Malgré l’actuelle pause de trois mois de la guerre commerciale entamée par l’administration Trump, les exportateurs sont inquiets. Selon la dernière édition du baromètre d’Allianz Trade, ils sont 60 % à anticiper des conséquences négatives. Leurs inquiétudes portent en particulier sur la capacité de leurs clients à les payer en temps voulu. Voire à les payer tout court.
Sept jours. C’est l’allongement moyen des délais de paiement auquel s’attendent 25 % des répondants de l’enquête annuelle de l’assureur-crédit Allianz Trade, menée auprès de 4500 exportateurs dans 9 pays* (60 % du PIB mondial). En outre, 48 % des exportateurs interrogés s’attendent à une augmentation du risque de non-paiement, une crainte exprimée en particulier aux États-Unis, en Italie et au Royaume-Uni.
Les sondés français se montrent plus optimistes puisque « seuls » 24 % d’entre eux partagent cette inquiétude. Ils s’attendent cependant à une augmentation des défaillances de 11 % en Allemagne et 17 % en Italie.
Toutes nationalités confondues, ils ne sont en moyenne que 11 % d’exportateurs à parvenir à se faire payer dans les 30 jours. Ce pourcentage est par ailleurs nettement inférieur dans les principaux pays exportateurs (États-Unis, Chine et Allemagne).
Les entreprises font la banque
Pour le reste, environ 70 % des entreprises interrogées sont payées entre 30 et 70 jours.

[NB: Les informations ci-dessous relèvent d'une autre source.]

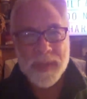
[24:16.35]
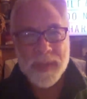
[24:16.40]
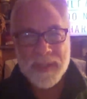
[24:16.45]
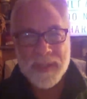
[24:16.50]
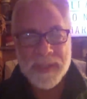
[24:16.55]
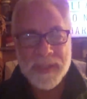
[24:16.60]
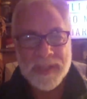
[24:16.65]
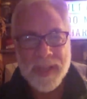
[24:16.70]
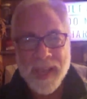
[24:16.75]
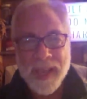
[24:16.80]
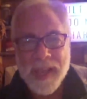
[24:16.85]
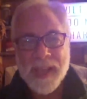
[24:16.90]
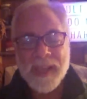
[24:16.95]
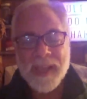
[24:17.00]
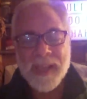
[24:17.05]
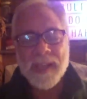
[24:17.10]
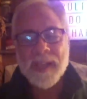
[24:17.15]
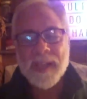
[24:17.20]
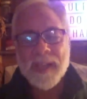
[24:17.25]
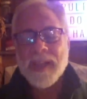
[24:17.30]
This is a,
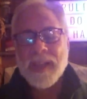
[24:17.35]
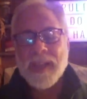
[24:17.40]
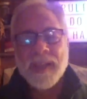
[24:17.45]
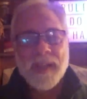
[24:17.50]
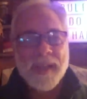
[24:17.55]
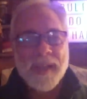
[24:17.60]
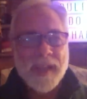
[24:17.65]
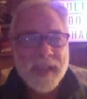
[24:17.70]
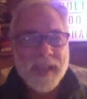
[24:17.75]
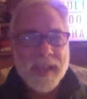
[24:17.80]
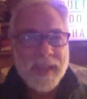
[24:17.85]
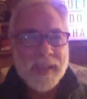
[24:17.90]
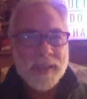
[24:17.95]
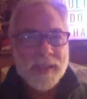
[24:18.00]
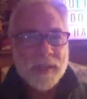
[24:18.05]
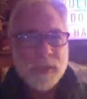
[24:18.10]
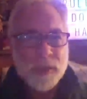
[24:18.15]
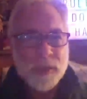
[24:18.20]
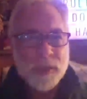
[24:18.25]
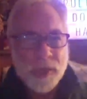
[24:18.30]
a
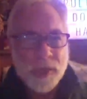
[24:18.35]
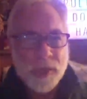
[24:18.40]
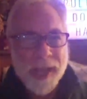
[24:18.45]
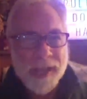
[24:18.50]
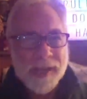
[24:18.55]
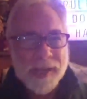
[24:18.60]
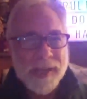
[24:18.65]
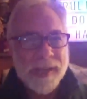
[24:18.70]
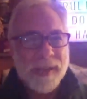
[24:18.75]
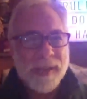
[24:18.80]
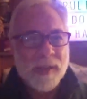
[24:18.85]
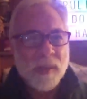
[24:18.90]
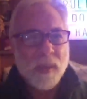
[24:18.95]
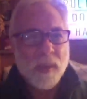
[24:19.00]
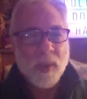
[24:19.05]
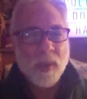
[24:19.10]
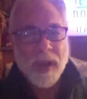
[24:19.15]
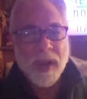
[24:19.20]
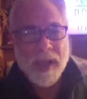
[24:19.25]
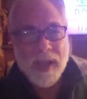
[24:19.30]
shed
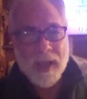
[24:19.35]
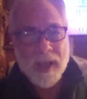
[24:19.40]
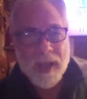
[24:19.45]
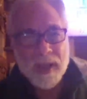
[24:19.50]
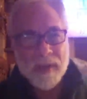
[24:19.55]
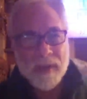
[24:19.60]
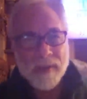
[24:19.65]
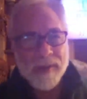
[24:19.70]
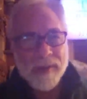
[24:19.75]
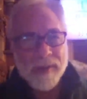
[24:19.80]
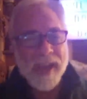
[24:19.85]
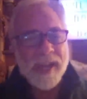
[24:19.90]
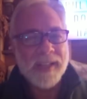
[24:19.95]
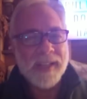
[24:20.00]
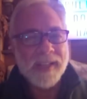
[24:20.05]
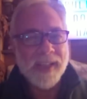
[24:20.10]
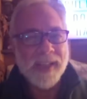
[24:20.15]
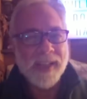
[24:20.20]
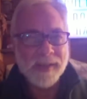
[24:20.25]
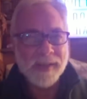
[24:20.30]
where I kind of created
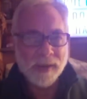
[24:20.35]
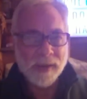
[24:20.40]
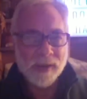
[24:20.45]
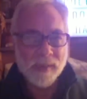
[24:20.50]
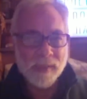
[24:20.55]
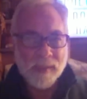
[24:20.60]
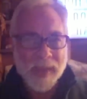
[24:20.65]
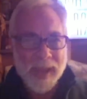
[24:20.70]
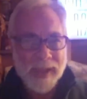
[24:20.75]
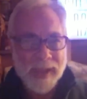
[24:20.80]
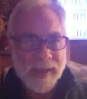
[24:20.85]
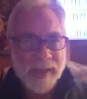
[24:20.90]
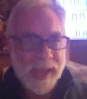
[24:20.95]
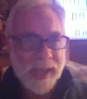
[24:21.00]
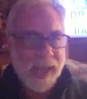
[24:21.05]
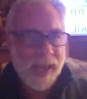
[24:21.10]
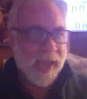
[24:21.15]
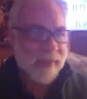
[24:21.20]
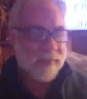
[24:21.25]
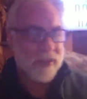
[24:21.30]
like a little man
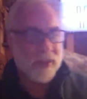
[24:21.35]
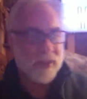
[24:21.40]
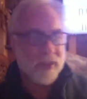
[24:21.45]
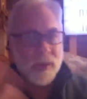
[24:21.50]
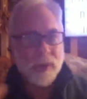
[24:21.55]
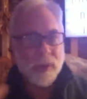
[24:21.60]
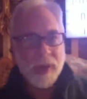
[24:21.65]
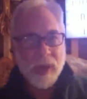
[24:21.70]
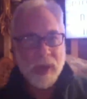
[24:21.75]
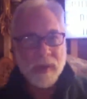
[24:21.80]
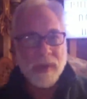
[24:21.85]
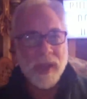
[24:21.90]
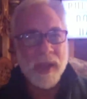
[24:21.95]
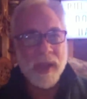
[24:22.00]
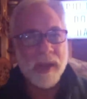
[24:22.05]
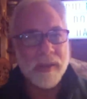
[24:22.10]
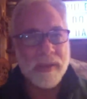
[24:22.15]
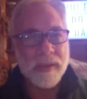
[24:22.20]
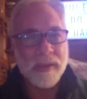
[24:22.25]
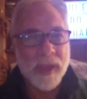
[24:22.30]
cave studio kind
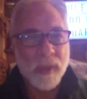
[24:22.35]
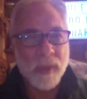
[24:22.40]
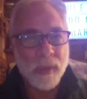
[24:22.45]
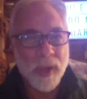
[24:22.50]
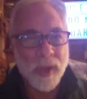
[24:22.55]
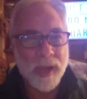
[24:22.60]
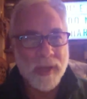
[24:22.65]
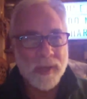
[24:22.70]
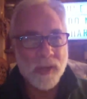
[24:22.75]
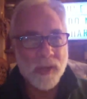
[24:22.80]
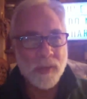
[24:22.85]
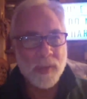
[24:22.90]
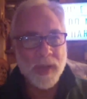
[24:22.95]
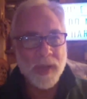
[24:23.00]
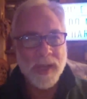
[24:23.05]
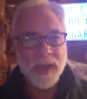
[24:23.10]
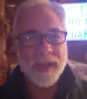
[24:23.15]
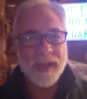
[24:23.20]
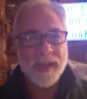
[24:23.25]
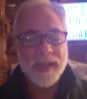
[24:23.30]
of thing where I do
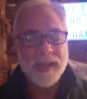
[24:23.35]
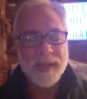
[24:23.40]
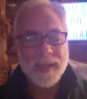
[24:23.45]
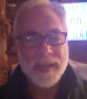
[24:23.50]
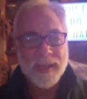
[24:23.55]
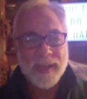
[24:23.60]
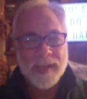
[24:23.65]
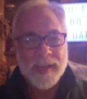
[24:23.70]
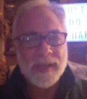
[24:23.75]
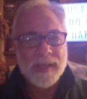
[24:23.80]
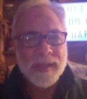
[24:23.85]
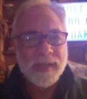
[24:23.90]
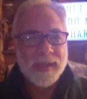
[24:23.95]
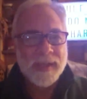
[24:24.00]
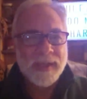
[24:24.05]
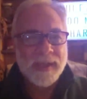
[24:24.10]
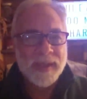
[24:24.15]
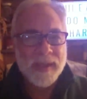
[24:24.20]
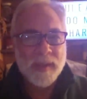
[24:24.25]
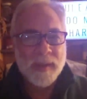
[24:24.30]
my
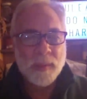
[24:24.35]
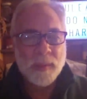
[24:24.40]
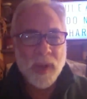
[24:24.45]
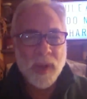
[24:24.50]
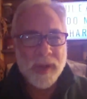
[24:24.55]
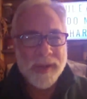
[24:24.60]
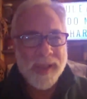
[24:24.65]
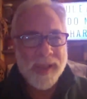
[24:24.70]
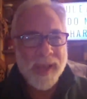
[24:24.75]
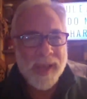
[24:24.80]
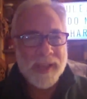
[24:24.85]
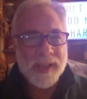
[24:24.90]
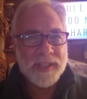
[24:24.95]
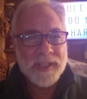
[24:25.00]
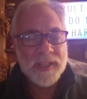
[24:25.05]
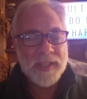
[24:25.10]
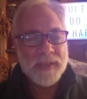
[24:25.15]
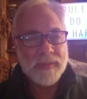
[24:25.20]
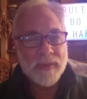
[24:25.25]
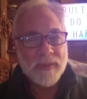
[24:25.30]

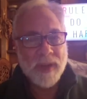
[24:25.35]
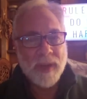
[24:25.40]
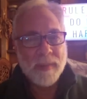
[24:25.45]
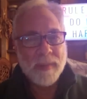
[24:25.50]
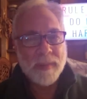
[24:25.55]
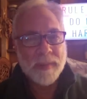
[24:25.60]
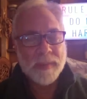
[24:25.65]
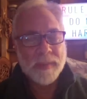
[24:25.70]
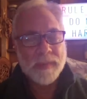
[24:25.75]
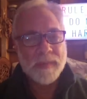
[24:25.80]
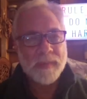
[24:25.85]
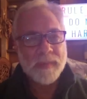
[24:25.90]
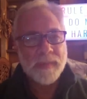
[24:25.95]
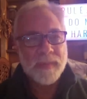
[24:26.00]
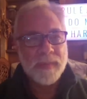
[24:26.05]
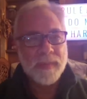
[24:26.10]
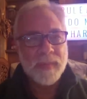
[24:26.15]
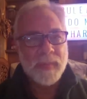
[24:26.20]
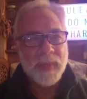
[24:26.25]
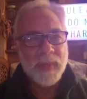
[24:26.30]
broadcasts from
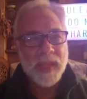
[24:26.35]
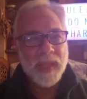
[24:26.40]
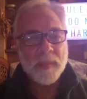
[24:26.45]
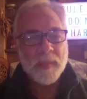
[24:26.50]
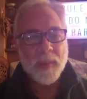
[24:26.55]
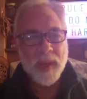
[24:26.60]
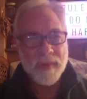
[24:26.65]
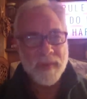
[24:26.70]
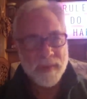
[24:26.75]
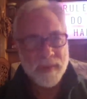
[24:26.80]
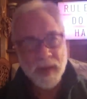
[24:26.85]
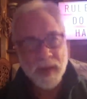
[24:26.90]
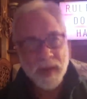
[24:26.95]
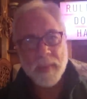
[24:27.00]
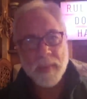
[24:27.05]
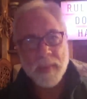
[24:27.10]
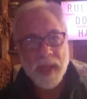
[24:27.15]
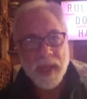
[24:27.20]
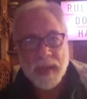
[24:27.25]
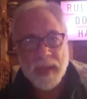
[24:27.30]
and puff on a
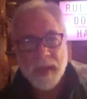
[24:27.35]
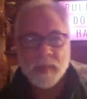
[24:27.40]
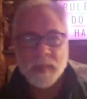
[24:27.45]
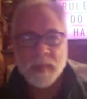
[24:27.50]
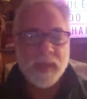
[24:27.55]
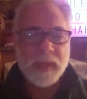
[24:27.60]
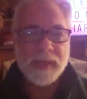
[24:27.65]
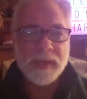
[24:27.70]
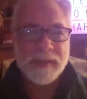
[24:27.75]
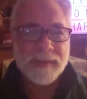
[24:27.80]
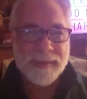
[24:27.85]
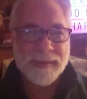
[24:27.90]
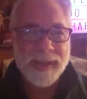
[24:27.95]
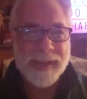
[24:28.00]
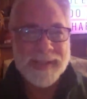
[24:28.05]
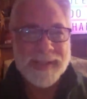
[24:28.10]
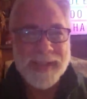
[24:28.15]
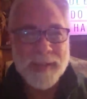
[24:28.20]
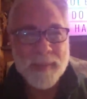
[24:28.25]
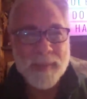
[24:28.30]
pipe and that
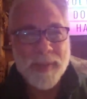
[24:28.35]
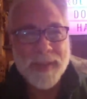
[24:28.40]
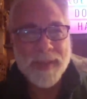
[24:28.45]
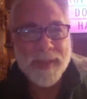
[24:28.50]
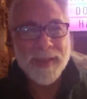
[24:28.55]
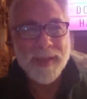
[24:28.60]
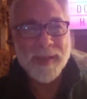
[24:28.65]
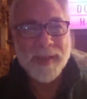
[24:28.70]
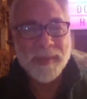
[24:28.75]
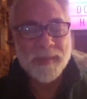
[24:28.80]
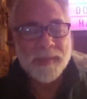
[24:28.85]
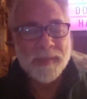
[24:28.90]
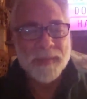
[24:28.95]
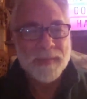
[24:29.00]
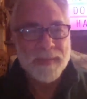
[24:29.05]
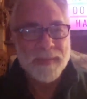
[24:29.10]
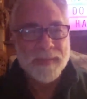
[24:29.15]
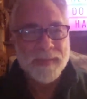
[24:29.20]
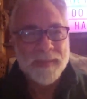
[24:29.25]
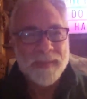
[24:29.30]
type of thing
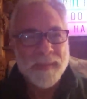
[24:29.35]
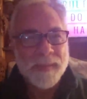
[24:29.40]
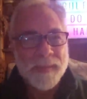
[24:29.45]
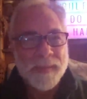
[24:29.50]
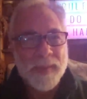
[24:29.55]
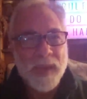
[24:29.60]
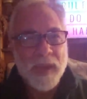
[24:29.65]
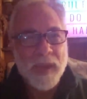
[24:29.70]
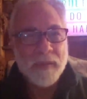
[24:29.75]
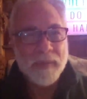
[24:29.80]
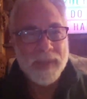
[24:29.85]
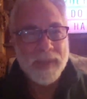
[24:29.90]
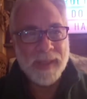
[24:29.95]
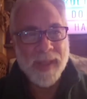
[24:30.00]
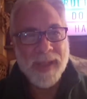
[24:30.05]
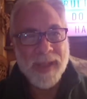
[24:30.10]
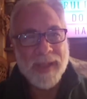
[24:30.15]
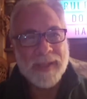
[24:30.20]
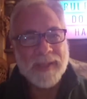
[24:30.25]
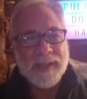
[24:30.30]
and
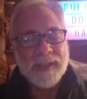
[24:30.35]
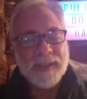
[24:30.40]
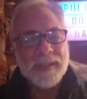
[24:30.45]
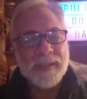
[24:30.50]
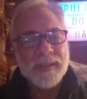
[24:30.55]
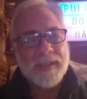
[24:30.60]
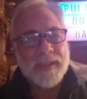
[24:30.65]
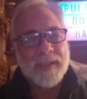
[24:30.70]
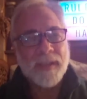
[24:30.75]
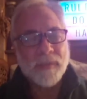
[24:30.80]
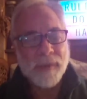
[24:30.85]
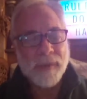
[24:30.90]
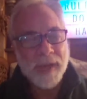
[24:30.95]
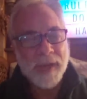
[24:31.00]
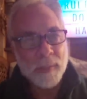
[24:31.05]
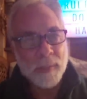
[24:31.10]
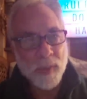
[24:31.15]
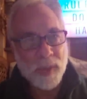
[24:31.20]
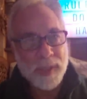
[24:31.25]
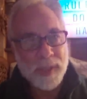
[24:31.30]
relax and
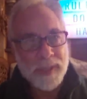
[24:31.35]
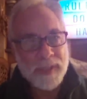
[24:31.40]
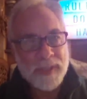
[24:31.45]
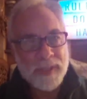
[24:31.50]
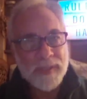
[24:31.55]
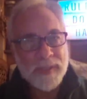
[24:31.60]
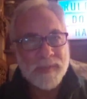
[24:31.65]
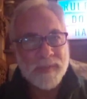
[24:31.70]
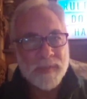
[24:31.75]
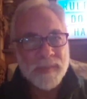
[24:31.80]
read books.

L’étude d’Allianz Trade souligne que les grandes entreprises ont plus facilement tendance à proposer des délais plus longs. Ainsi 26 % de celles ayant un chiffre d’affaires supérieur à 5 milliards d’euros font face à des délais supérieurs à 70 jours. « Cela suggère que les grandes entreprises proposent des délais plus longs et tiennent de plus en plus le rôle de banque invisible », note Ana Boata, directrice de la recherche économique chez Allianz Trade.
Ce risque de non-paiement est à mettre en lien avec l’augmentation des coûts supportés par les entreprises. « Les entreprises s’adaptent à cette nouvelle donne, note Ano Kuhanathan, directeur de la recherche sur les entreprises chez Allianz Trade. Seules 18 % se disent prêtes à réduire leur marge pour rester compétitives au lieu d’augmenter leurs prix. Un tiers travaille à la diversification de leurs fournisseurs et la majorité des entreprises disent vouloir relocaliser ou au moins rapprocher leurs unités de production. »
305 milliards de dollars de pertes à l’export
Malgré les différentes stratégies mises en place pour contrer les effets des crises géopolitiques et de la guerre commerciale lancée par les États-Unis, les entreprises s’attendent à une baisse de leur activité à l’international.
« Les chiffres parlent d’eux-mêmes, estime Aylin Somersan Coqui, CEO d’Allianz Trade. Les prévisions positives sur les exportations à l’échelle mondiale sont passées de 80 % à 40 % et 42 % des entreprises d’attendent désormais à une baisse de leur chiffre d’affaires à l’export comprise entre – 2 % et – 10 %, contre seulement 5 % avant les annonces du 2 avril. Malgré les accords bilatéraux conclus récemment avec le Royaume-Uni et la Chine, les pertes mondiales à l’export atteindront 305 milliards de dollars en 2025. »
Sophie Creusillet
* Italie, France, Allemagne, Pologne, Espagne, Royaume-Uni, Singapour, Chine, Etats-Unis.